The lecture is based on a qualitative study in which 12 members of the Eritrean community participated in "Abogida". As part of the study, we observed the meetings held at "Abogida" and interviewed 2 principals, 6 teachers and 4 volunteers. The purpose of the study is to examine the perceptions of the leaders of the Eritrean community and the actions that strengthen community cohesion.

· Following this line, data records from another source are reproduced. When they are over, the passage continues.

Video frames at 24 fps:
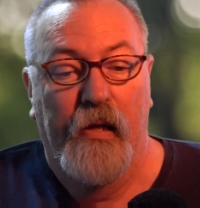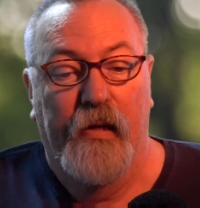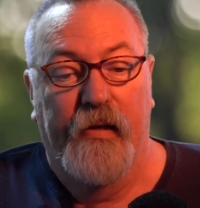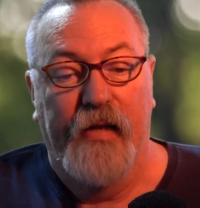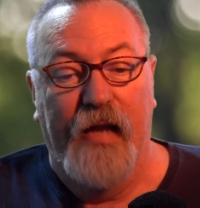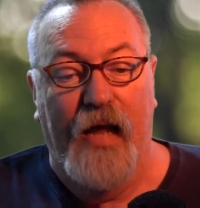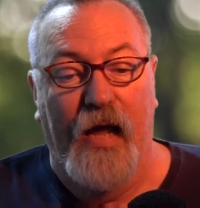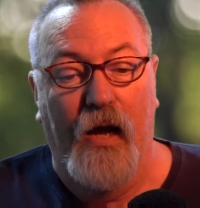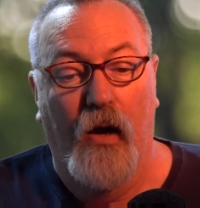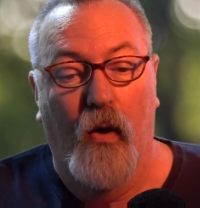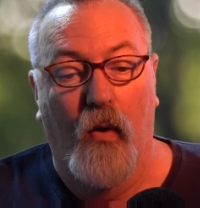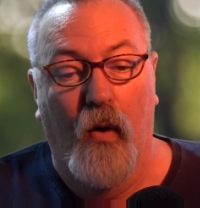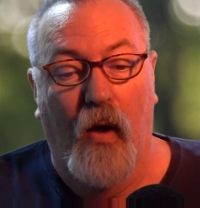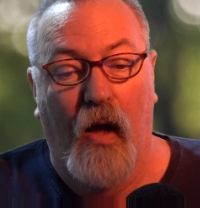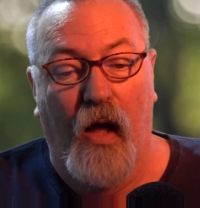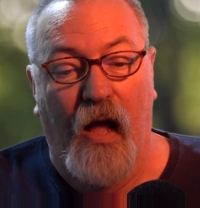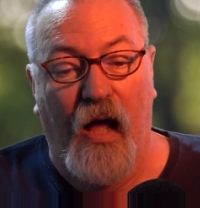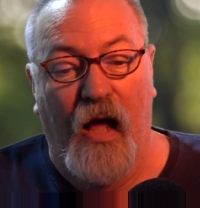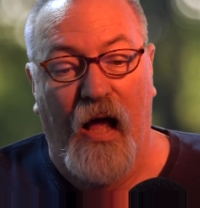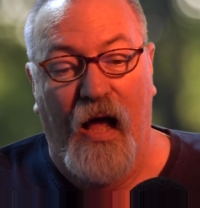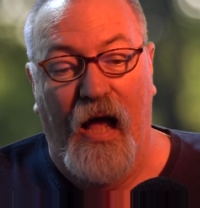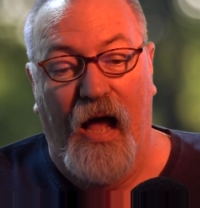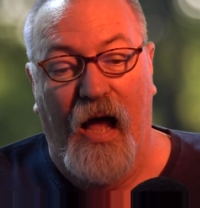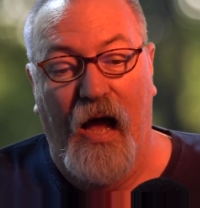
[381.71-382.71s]
Now,
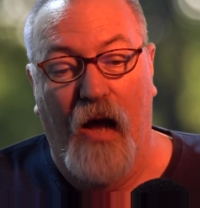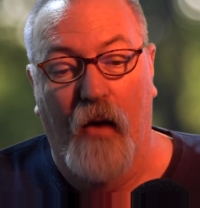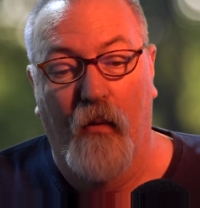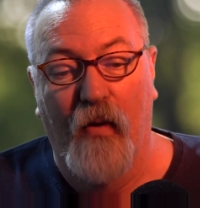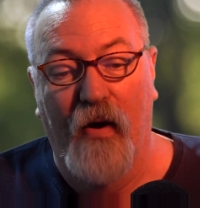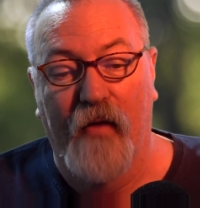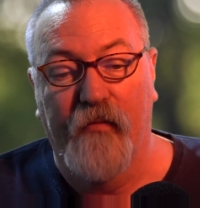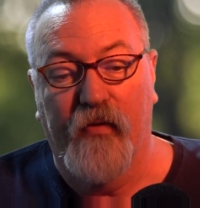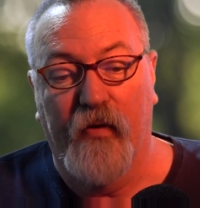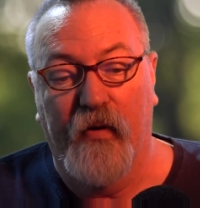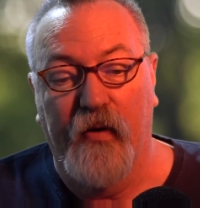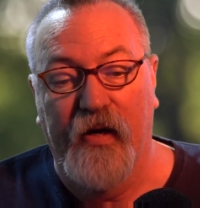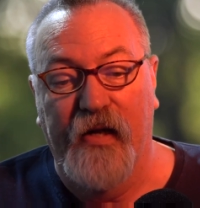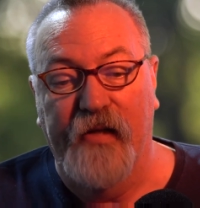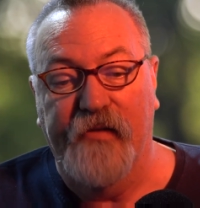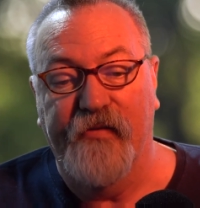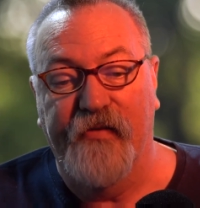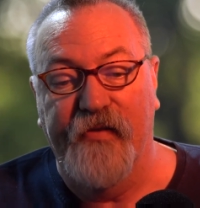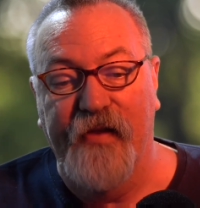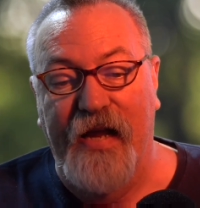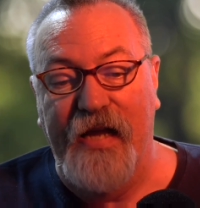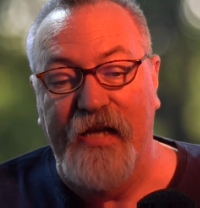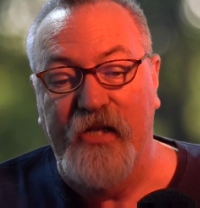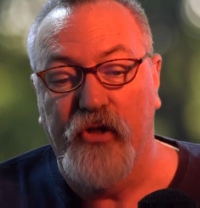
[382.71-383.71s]
however,
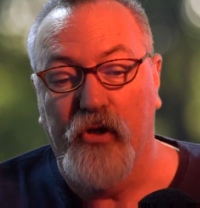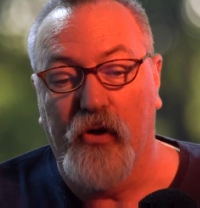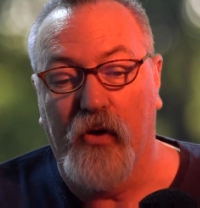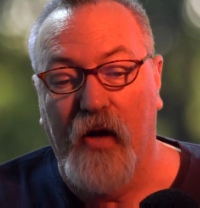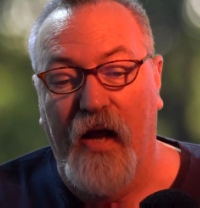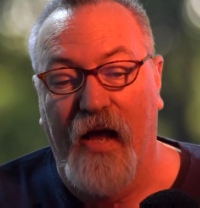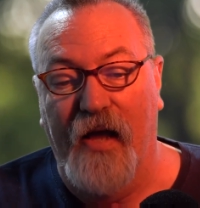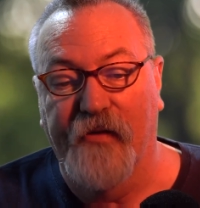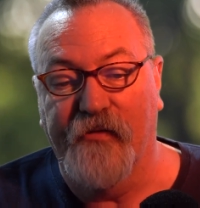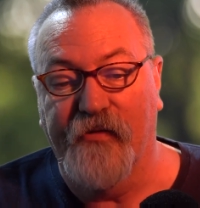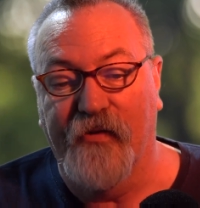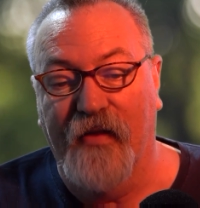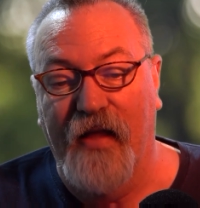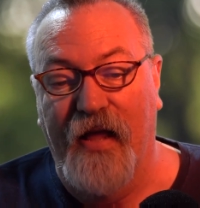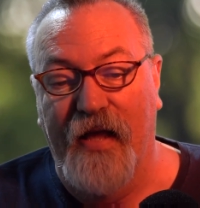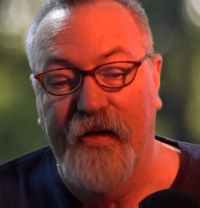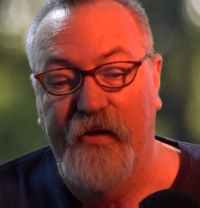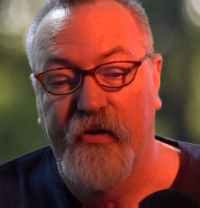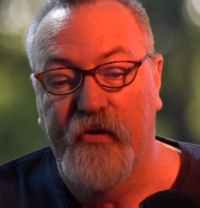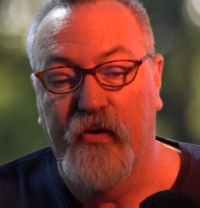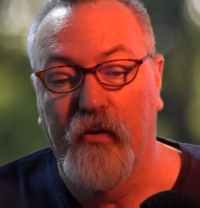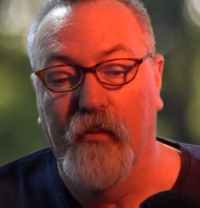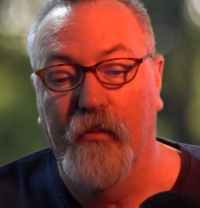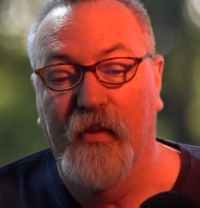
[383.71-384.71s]
its nature has
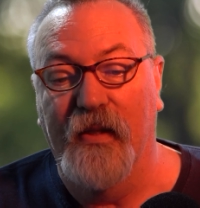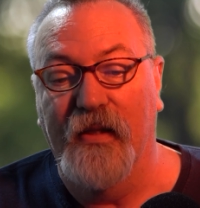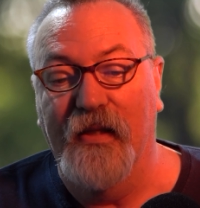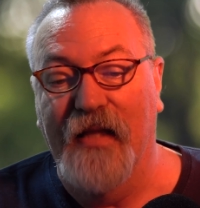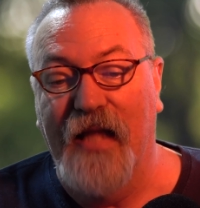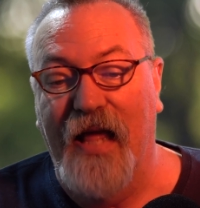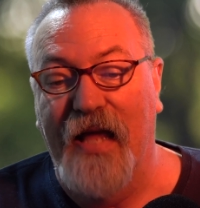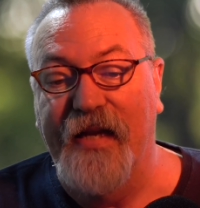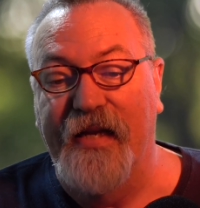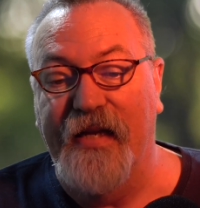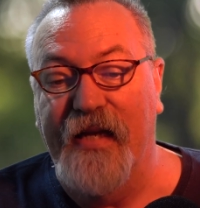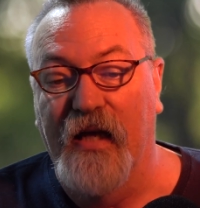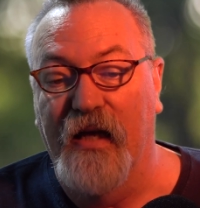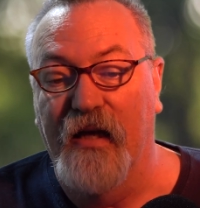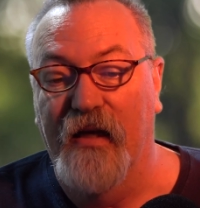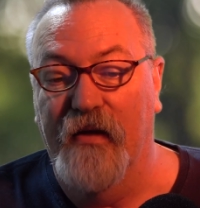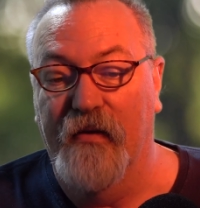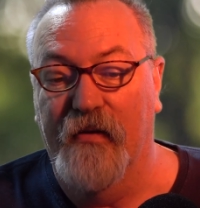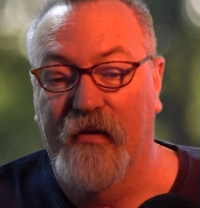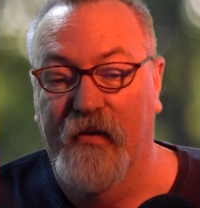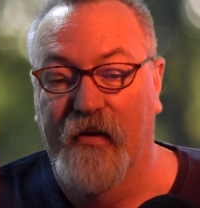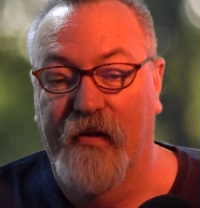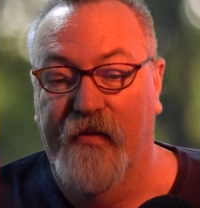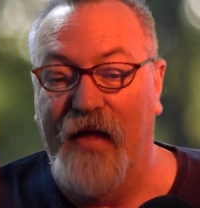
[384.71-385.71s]
led to millennia,
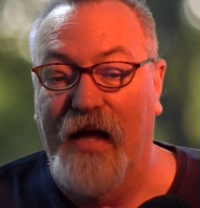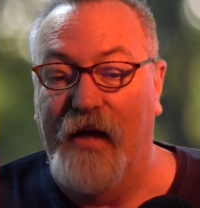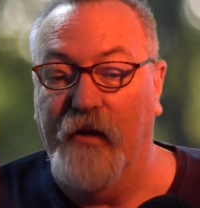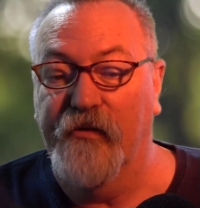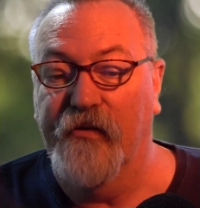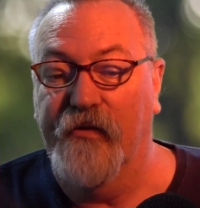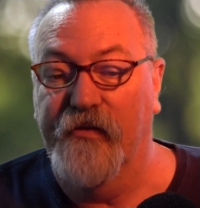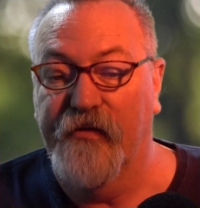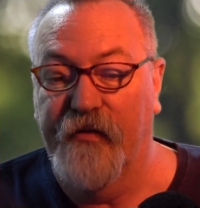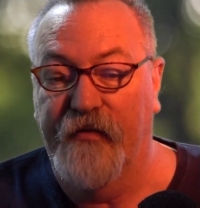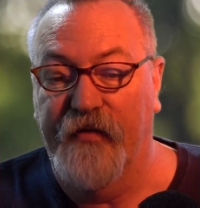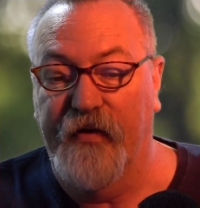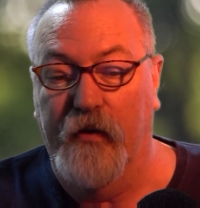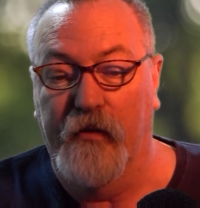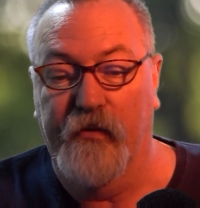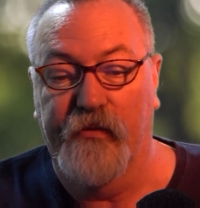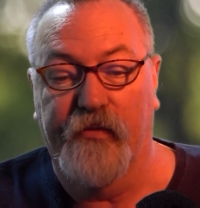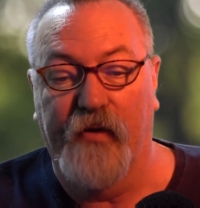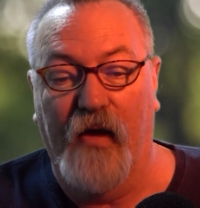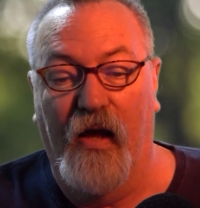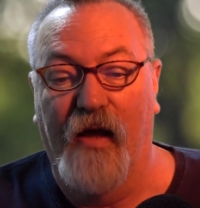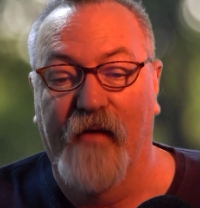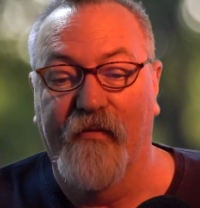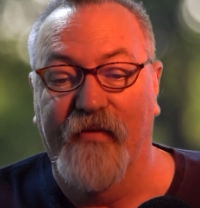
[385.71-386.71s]
thousands of
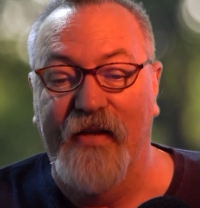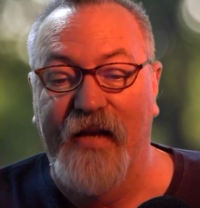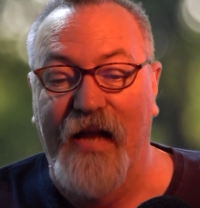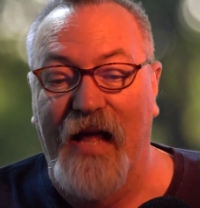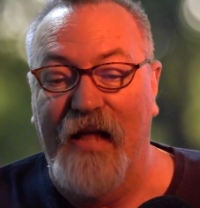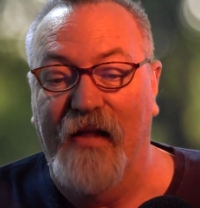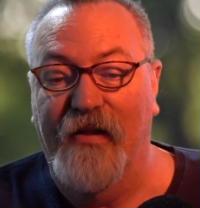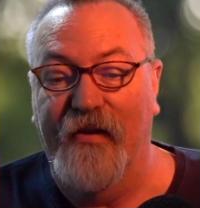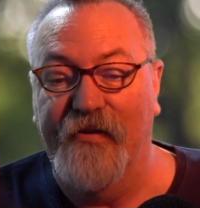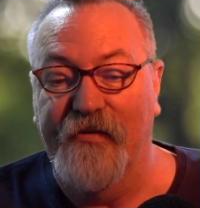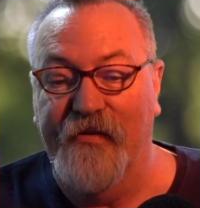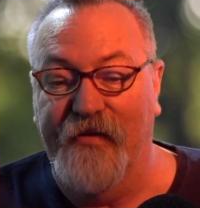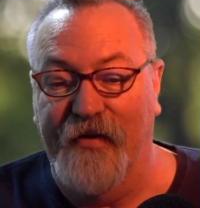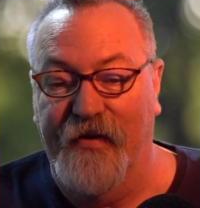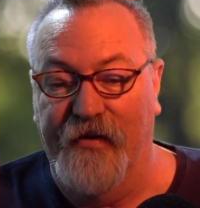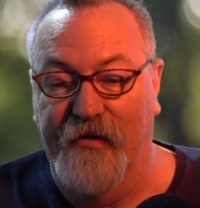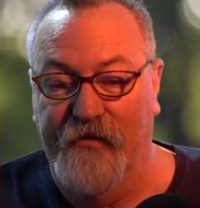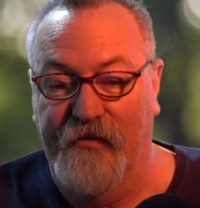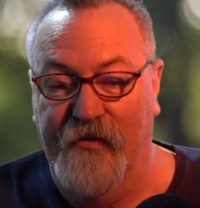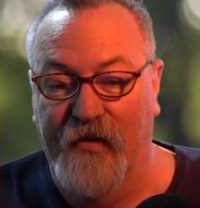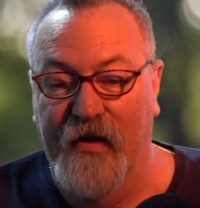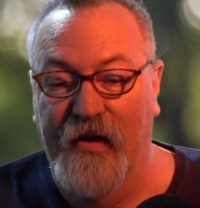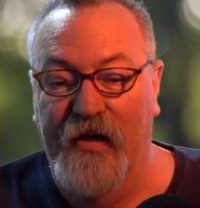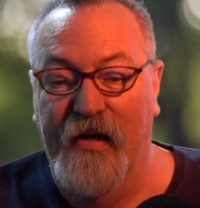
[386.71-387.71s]
years, of
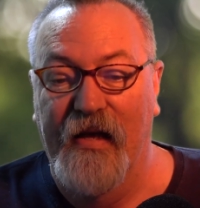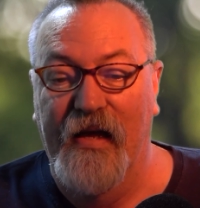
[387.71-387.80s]
analyses,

The Eritrean minority is pushed into the poorest areas and living in poor conditions, yet they manage to create social-religious meeting places in new areas of belonging. Their description of their situation, as is frequently heard in the media and in other studies, shows that their status as foreigners, temporary and stateless, preserves their cultural distinctiveness even more than other minority groups. They also face a hostile attitude on the part of large parts of Israeli society, with verbal and physical violence, racism and exclusion, and the danger of deportation (Mirsky, 2005).
Members of the Eritrean community in Israel have established an informal religious educational framework in Israel - "Abogida", which aims to preserve among children and adults the religious tradition, ceremonies and prayers, the language of origin and heritage stories. By these activities they strengthen their communal cohesion and collective identity as a minority group distinct from the dominant majority (Obrist, Pfeiffer & Henley, 2010).
"Abogida" is operated daily from afternoon by members of the community, volunteers and teachers in several places in central Israel.
Mirsky, Y. (2005). Israelis - migration stories. Mevaseret Zion: Tulips Publishing.
Obrist, B., Pfeiffer, C., & Henley, R. (2010). Multi-layered social resilience: a new approach in mitigation research. Progress in Development Studies, 10, 283–293.